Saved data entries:

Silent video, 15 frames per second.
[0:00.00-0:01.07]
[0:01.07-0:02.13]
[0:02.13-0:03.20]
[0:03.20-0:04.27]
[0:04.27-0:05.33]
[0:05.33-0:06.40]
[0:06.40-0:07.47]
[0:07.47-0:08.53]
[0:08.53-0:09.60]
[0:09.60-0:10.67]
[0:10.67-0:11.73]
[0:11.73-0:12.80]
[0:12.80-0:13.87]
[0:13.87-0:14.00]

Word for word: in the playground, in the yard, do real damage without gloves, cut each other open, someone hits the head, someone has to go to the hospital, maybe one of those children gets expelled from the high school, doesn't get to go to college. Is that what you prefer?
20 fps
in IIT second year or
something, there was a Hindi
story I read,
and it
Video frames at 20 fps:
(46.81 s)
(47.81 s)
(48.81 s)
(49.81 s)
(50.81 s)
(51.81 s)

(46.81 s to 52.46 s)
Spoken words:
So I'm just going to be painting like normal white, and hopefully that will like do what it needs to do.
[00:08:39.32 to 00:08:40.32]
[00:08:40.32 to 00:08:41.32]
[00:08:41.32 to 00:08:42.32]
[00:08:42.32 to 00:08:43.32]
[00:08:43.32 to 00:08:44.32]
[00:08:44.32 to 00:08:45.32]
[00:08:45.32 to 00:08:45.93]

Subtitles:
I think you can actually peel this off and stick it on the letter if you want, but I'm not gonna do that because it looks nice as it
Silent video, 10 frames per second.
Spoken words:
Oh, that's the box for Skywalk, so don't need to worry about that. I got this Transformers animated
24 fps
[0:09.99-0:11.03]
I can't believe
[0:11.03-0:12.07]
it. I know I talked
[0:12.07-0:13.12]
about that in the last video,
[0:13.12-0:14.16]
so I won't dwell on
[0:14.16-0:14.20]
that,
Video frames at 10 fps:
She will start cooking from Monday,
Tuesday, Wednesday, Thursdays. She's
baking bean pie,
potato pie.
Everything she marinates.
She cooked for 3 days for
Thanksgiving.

_Instructions for the task_:
Report each line of the records that holds the word "Silent".

_Result for this exercise_:
Silent video, 15 frames per second.
Silent video, 10 frames per second.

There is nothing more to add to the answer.